» **About this exercise**
Reproduce, from the lines below, exactly the stretch that begins at the line containing "[0:03.00-0:04.00]" and ends at the line containing "Verbatim transcript: As", both included.

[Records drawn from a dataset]
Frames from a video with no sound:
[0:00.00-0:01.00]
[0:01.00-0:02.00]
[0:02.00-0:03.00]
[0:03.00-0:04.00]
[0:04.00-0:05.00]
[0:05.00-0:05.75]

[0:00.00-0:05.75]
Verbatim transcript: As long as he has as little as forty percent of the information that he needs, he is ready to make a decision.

* * *

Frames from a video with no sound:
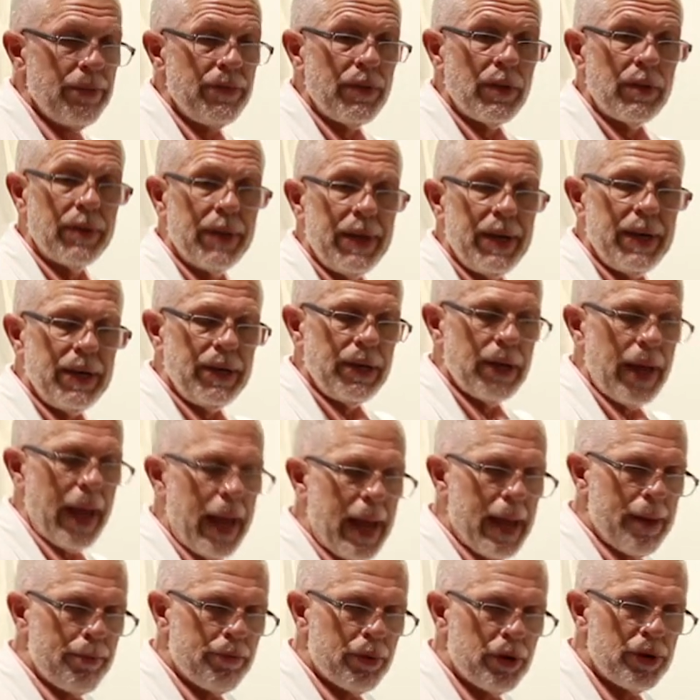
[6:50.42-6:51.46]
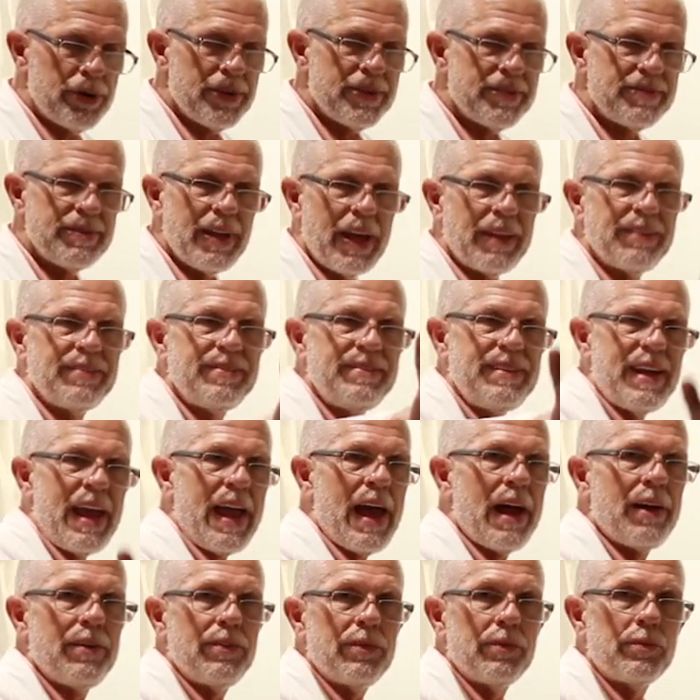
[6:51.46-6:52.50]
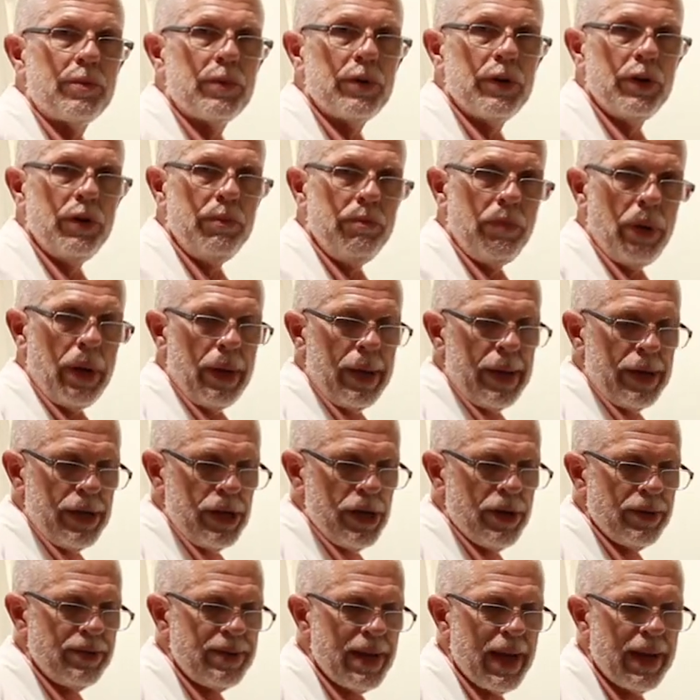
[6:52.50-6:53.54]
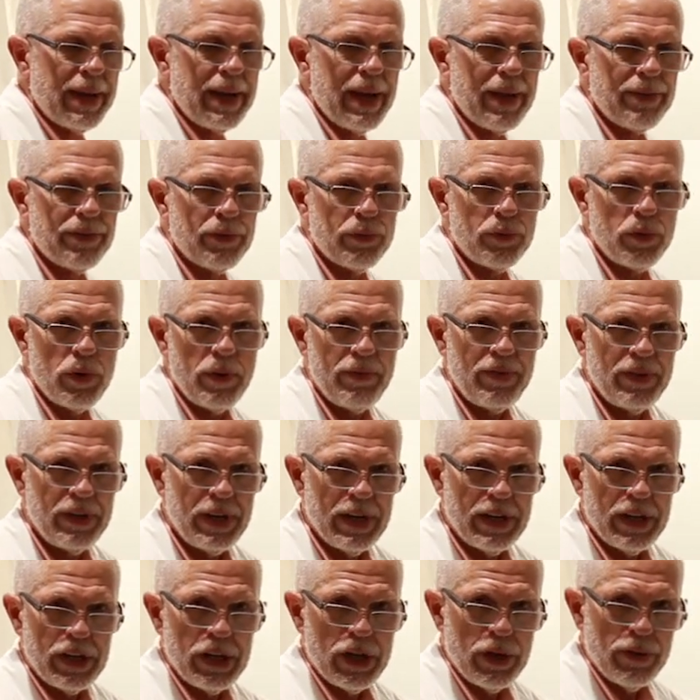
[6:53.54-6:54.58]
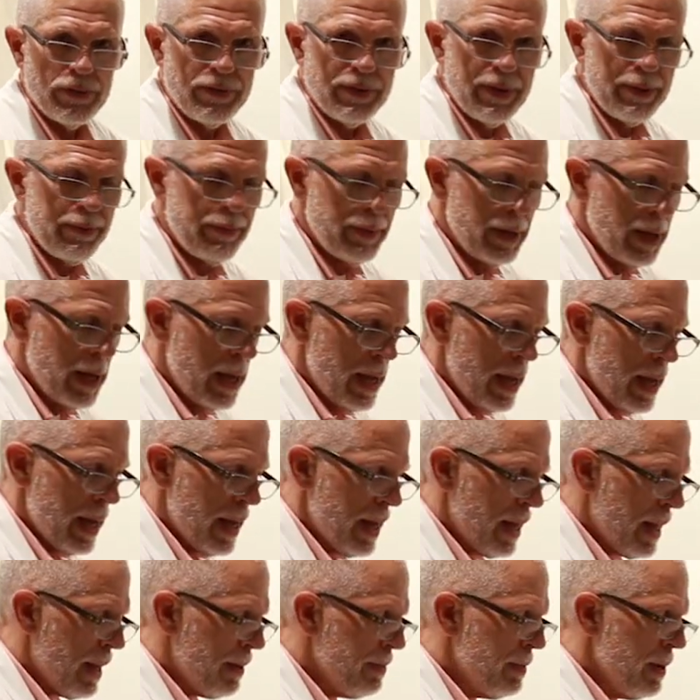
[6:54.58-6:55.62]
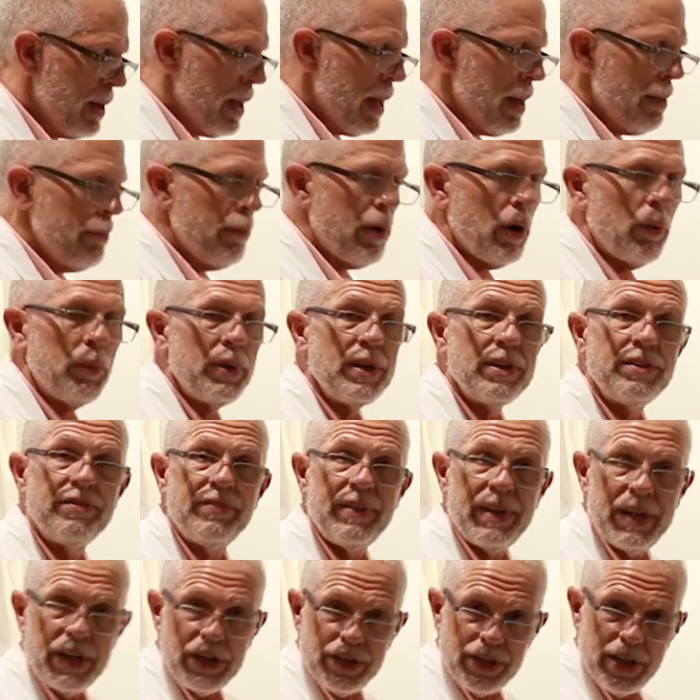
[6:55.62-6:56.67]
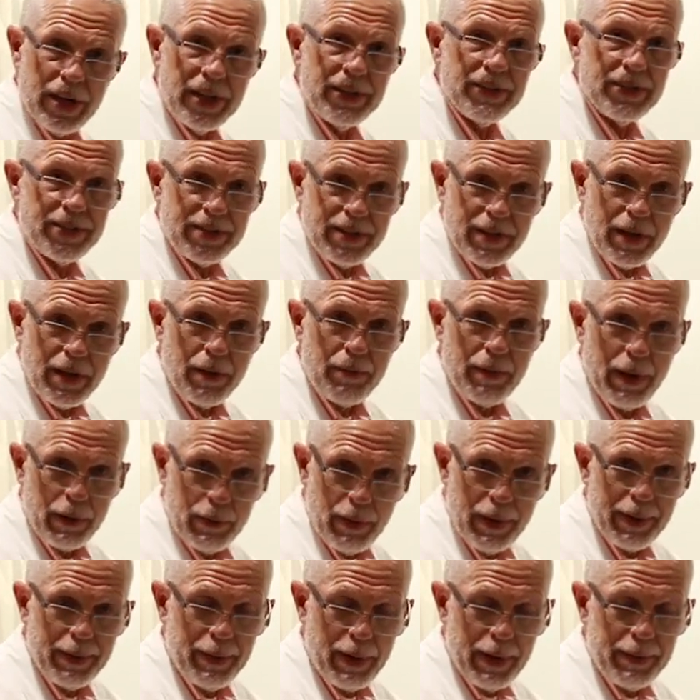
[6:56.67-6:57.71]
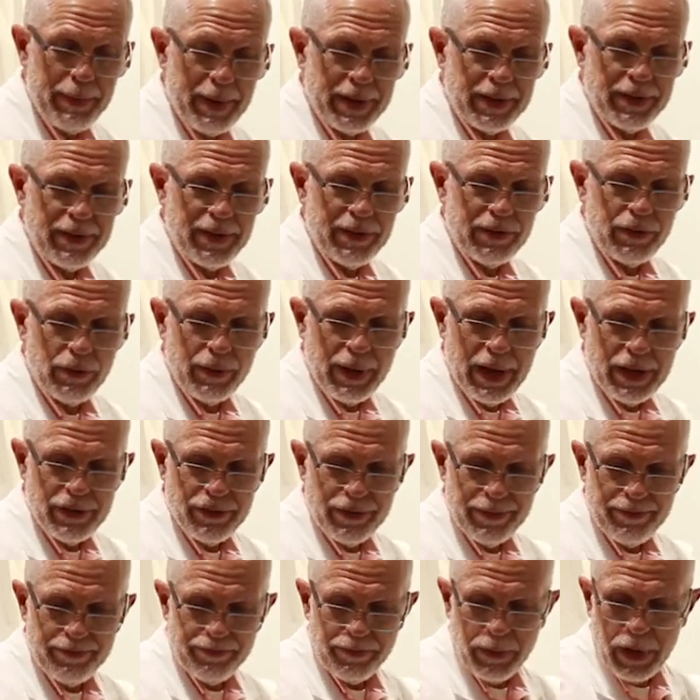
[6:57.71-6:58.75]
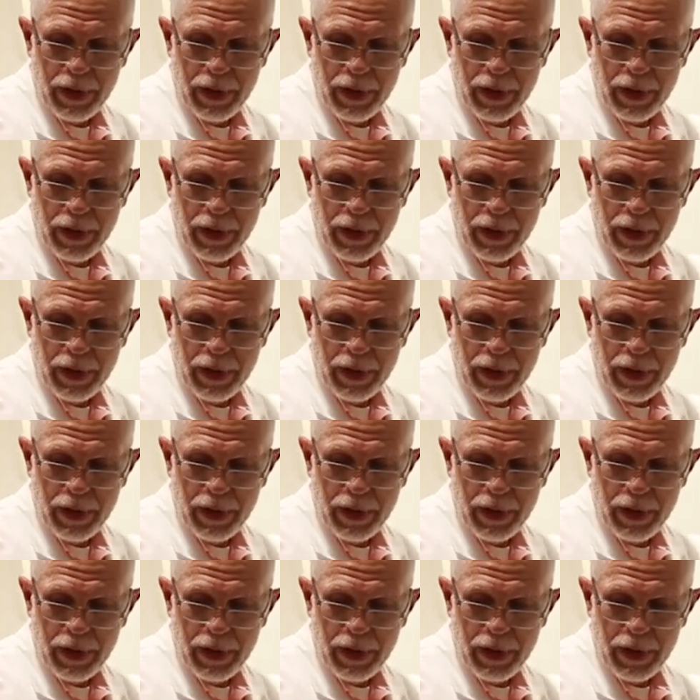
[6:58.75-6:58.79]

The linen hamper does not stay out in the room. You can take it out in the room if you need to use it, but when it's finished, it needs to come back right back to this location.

---

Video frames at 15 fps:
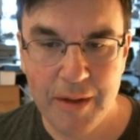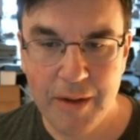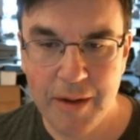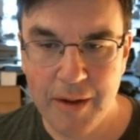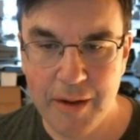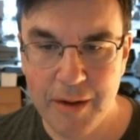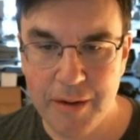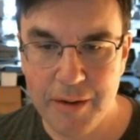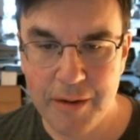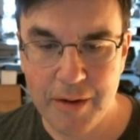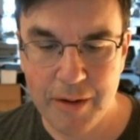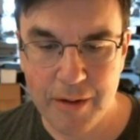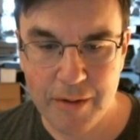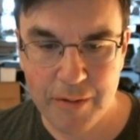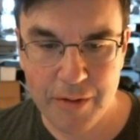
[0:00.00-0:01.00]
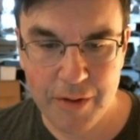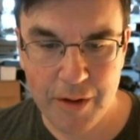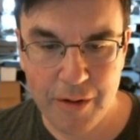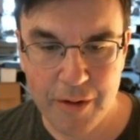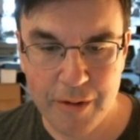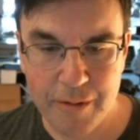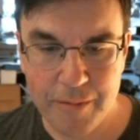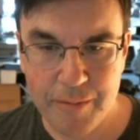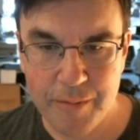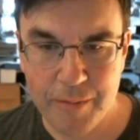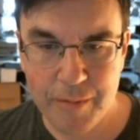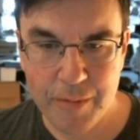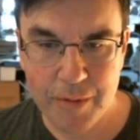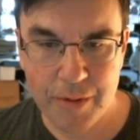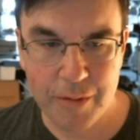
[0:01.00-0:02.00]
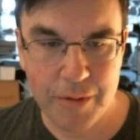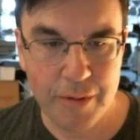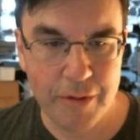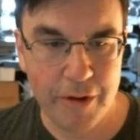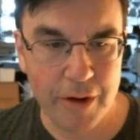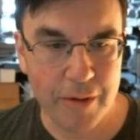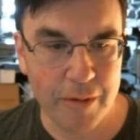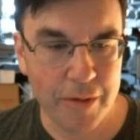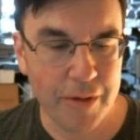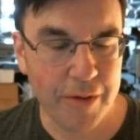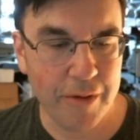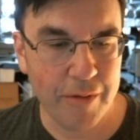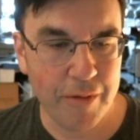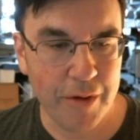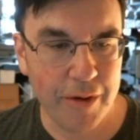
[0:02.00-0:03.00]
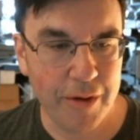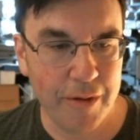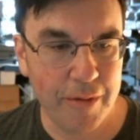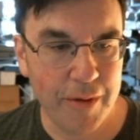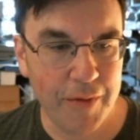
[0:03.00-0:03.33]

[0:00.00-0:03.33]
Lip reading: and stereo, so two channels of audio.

» **Task response**
[0:03.00-0:04.00]
[0:04.00-0:05.00]
[0:05.00-0:05.75]

[0:00.00-0:05.75]
Verbatim transcript: As long as he has as little as forty percent of the information that he needs, he is ready to make a decision.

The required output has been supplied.